Of course, fate intervened, and you ended up extending your trip and attending EDC on the VIP tip. Tell us how that went down.
Alana Bly—my Dad’s friend and business partner, who also lives in Philly—was there with her app Social Ladder, which works with a bunch of big music festivals. She had told members of the Insomniac marketing team about the Harvard fellowship, and they were so—I don’t know, elated/confused/impressed—that they offered me VIP access to EDC right there. Of course, I freaked out. Shocked, I wandered off to a distant sofa at Caesars, called my mom, and changed my flight. A childhood friend joined me from L.A., and I had one of the best weekends of my life.

Had you ever attended EDC or a similar festival before?
I have never been anywhere like EDC—nothing close. I had no idea the scope of the event. It really is a carnival, and it’s enormous. I was lucky enough to go with festival veteran Tucker Gumber (aka the Festival Guy) the first day, and he showed me around for my first big lap. My mouth was open in awe the entire time.

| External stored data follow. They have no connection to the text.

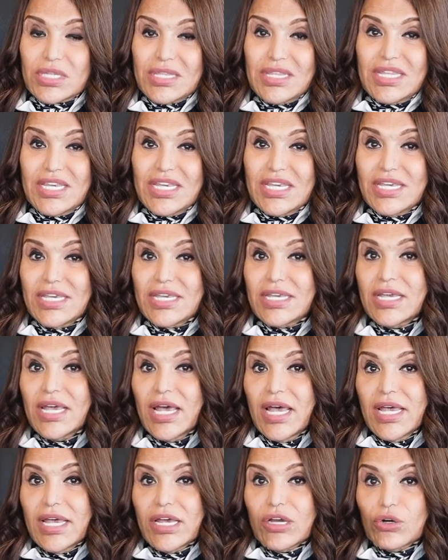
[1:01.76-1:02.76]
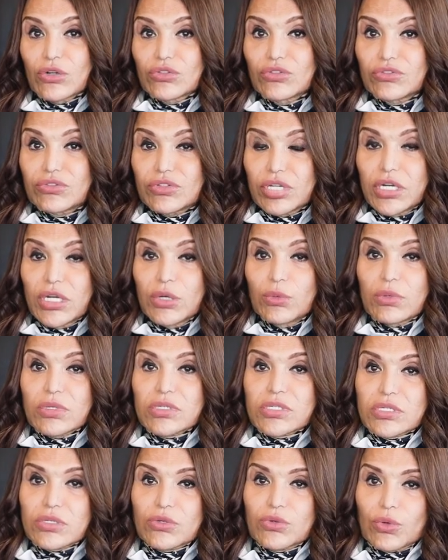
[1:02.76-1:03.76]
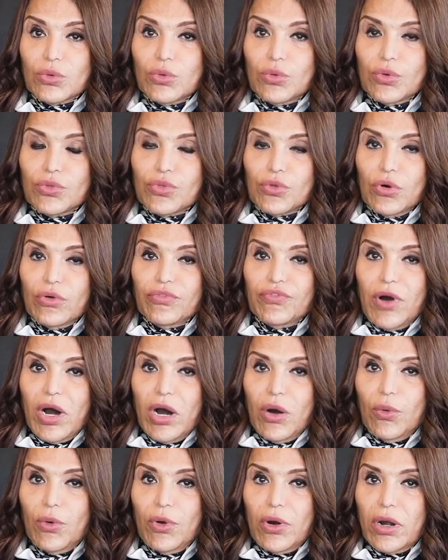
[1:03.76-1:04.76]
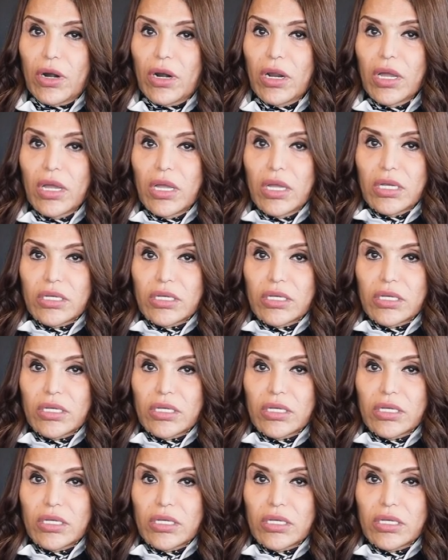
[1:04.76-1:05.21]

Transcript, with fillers: the continuous growth of our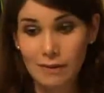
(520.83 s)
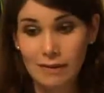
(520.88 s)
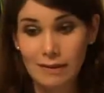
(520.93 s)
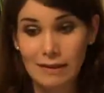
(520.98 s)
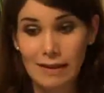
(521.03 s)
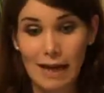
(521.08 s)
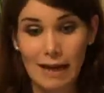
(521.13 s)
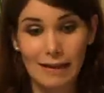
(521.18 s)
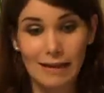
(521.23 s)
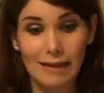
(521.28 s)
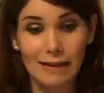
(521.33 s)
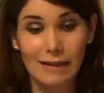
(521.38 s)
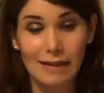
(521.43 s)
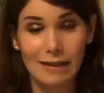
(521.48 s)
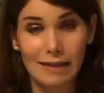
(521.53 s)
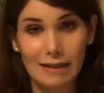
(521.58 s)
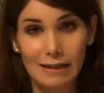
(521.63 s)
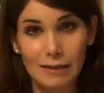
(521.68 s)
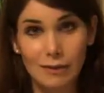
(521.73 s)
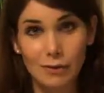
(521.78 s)
that
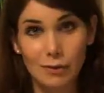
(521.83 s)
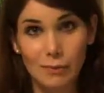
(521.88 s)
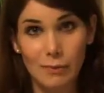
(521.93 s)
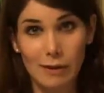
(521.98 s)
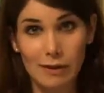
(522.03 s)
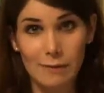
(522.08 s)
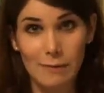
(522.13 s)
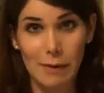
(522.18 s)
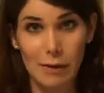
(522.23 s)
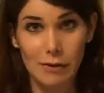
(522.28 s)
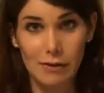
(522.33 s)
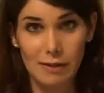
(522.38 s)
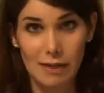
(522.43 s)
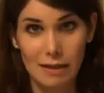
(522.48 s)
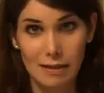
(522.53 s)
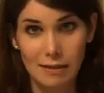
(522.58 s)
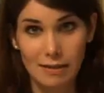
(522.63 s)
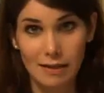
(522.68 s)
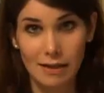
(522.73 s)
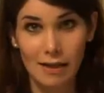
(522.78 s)
can lead to much better
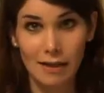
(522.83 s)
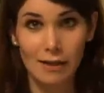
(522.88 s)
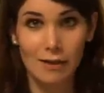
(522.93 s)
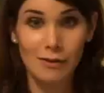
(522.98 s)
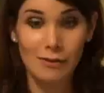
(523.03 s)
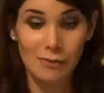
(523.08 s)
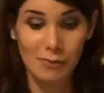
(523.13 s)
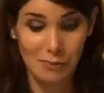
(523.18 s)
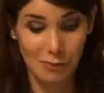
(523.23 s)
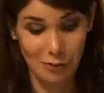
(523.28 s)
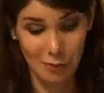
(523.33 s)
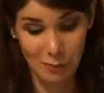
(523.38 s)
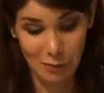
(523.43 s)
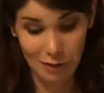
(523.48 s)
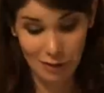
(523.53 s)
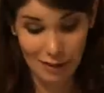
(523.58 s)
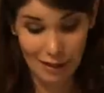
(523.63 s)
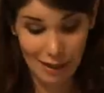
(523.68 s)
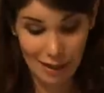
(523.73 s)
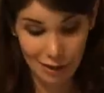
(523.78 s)
sex. So
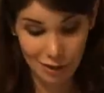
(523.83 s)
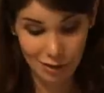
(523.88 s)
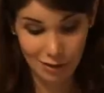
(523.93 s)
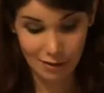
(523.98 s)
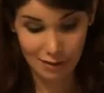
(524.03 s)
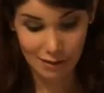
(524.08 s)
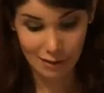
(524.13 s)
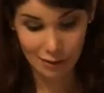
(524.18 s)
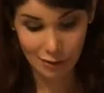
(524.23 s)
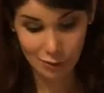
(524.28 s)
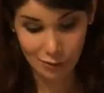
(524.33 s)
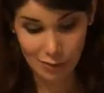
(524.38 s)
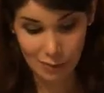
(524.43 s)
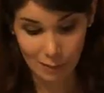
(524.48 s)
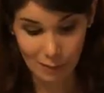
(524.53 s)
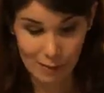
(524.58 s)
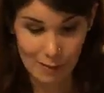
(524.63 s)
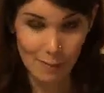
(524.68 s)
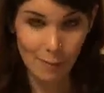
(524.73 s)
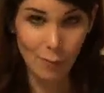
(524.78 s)
communication is
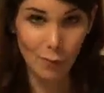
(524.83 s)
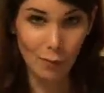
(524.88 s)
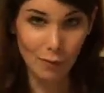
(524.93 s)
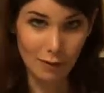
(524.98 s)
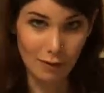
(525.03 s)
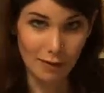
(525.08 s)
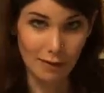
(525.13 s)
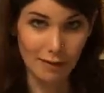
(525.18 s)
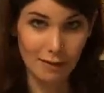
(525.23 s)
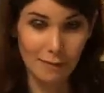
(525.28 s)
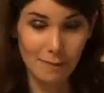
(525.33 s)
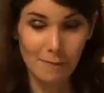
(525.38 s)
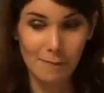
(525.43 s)
extremely important.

I remember sitting at the same table as Martin Garrix in the Marquee SkyDeck. That was insane. There were other moments like that, but the real highlight was totally the music. The last day, I just parked at kineticFIELD and saw four favorites in a row—Hermitude, WhatSoNot, RL Grime, and Marshmello—a dream lineup. I really liked those ritual moments, where everything seemed to shut down and a voiceover came on that eventually gave way to music with all the fireworks. It was good to breathe in between dancing and remind yourself of the principles behind the brand.

Now that it’s all said and done—what’s the one lesson you walk away from the experience with?
Before Vegas and EDC, I used to think DJ sets always had an element of staleness, because the magic of live music is seeing the emotion in someone’s face and body language unite with that of the sound through the conduit of their physical playing. But I saw some of the best shows of my life at EDC, which is not what I could say for the DJ sets I saw in Boston during school.

What do you think the difference was?
The environment, the visuals, the pure energy of a dedicated and focused crowd. The synchronized visuals were SO good that they elevated the experience to rival the best shows I’ve ever seen. That was a very welcome surprise because the sound output, what you’re hearing, is just as good. Even better, it accomplished it completely in its own way, because half the time, I wasn’t watching the person DJing; I was just listening or watching the visuals.

How do you see yourself incorporating this experience into your professional life in the future?
I write electronic pop music and am developing a new project at the moment that should start releasing in the coming months. At school, I was doing a lot of things—including improv comedy, comedy writing, arts mentorship, and theater music. My biggest projects were head writing a news satire show. Now I’m putting it all into my own music. With that in mind, what happened in Vegas is certainly not staying in it. The shows, friends, knowledge, and fun I gathered will be with me for a long time. Thanks, Insomniac!